• **Directions**
An exact, picture-free copy of the listing is required.
▽
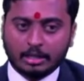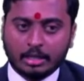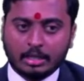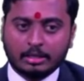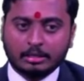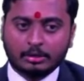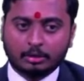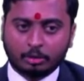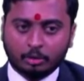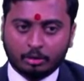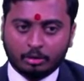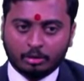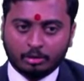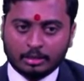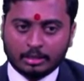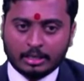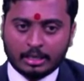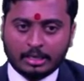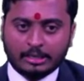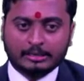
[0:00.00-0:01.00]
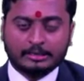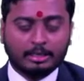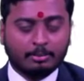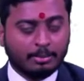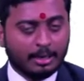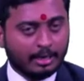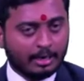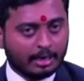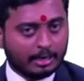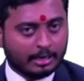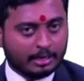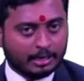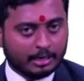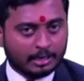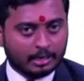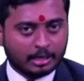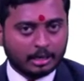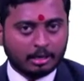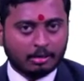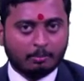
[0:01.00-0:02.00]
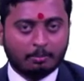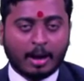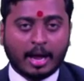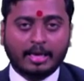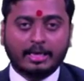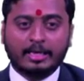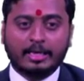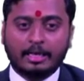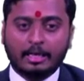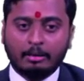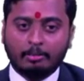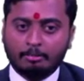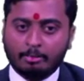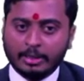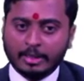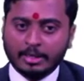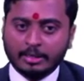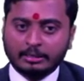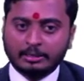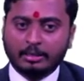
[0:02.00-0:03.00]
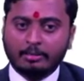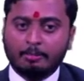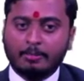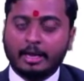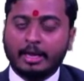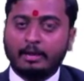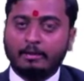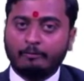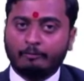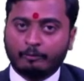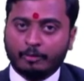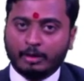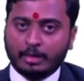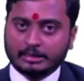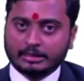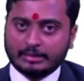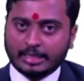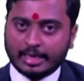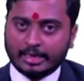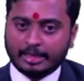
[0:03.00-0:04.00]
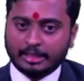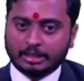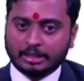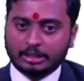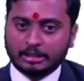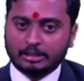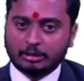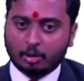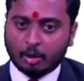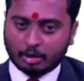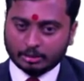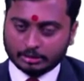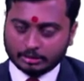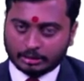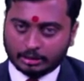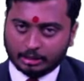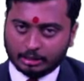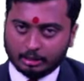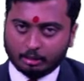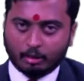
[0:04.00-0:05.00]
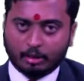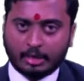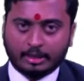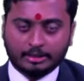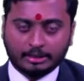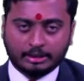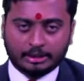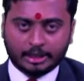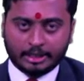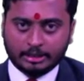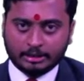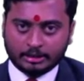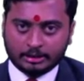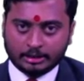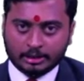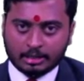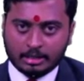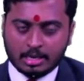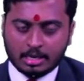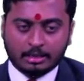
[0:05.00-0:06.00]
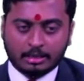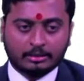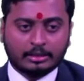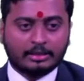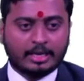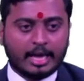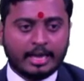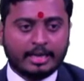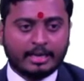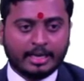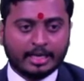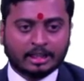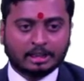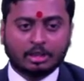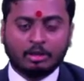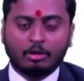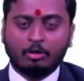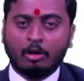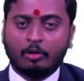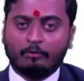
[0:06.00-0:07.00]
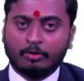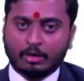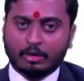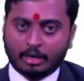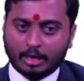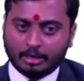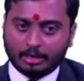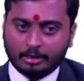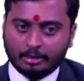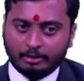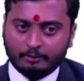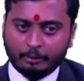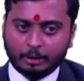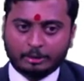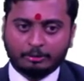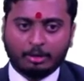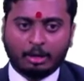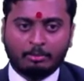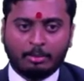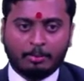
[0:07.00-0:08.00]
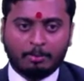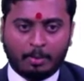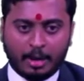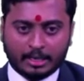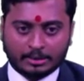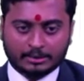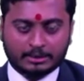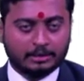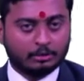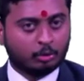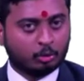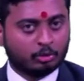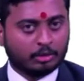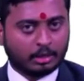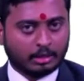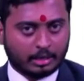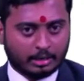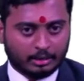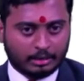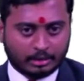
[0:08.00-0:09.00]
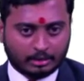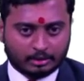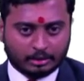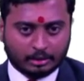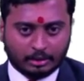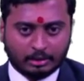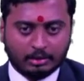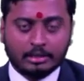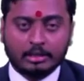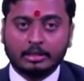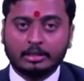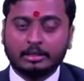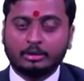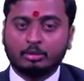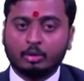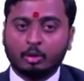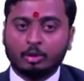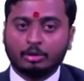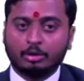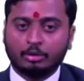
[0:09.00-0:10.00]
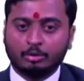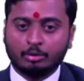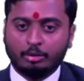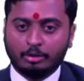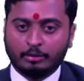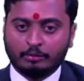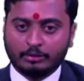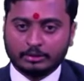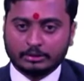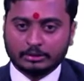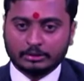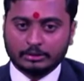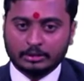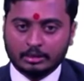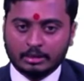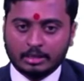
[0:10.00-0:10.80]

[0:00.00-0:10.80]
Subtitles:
So similarly, by keeping the main flux direction constant or unchanged, the direction of a current which will be passing through the conductor is also reversed.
△
• **Task response**
[0:00.00-0:01.00]
[0:01.00-0:02.00]
[0:02.00-0:03.00]
[0:03.00-0:04.00]
[0:04.00-0:05.00]
[0:05.00-0:06.00]
[0:06.00-0:07.00]
[0:07.00-0:08.00]
[0:08.00-0:09.00]
[0:09.00-0:10.00]
[0:10.00-0:10.80]

[0:00.00-0:10.80]
Subtitles:
So similarly, by keeping the main flux direction constant or unchanged, the direction of a current which will be passing through the conductor is also reversed.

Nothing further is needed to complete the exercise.